> ASSIGNED TASK: Repeat the data exactly, leaving out any image.

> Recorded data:
- - - - - - -
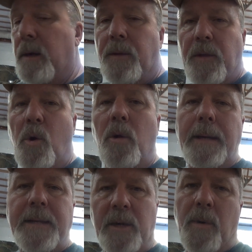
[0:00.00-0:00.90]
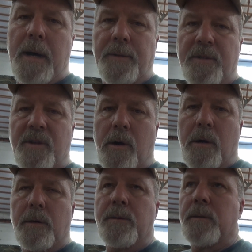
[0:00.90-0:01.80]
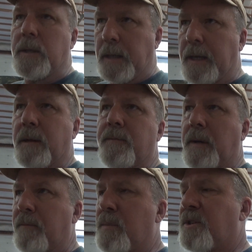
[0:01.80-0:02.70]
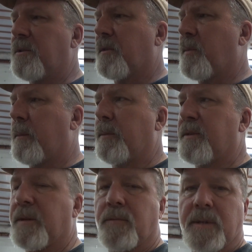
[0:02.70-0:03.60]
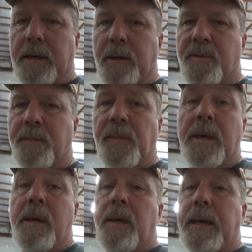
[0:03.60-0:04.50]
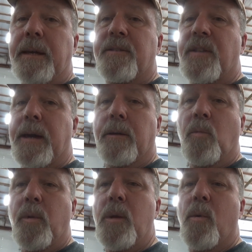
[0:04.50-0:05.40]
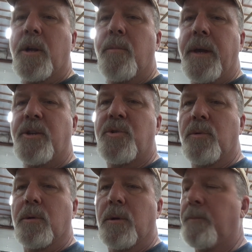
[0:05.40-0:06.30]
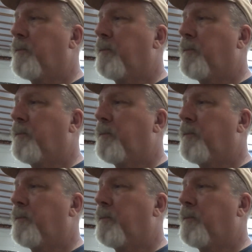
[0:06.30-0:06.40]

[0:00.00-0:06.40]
The whole idea behind this car, and again, I've mentioned this probably several times, is that we want to make sure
- - - - - - -
> TASK RESPONSE:
[0:00.00-0:00.90]
[0:00.90-0:01.80]
[0:01.80-0:02.70]
[0:02.70-0:03.60]
[0:03.60-0:04.50]
[0:04.50-0:05.40]
[0:05.40-0:06.30]
[0:06.30-0:06.40]

[0:00.00-0:06.40]
The whole idea behind this car, and again, I've mentioned this probably several times, is that we want to make sure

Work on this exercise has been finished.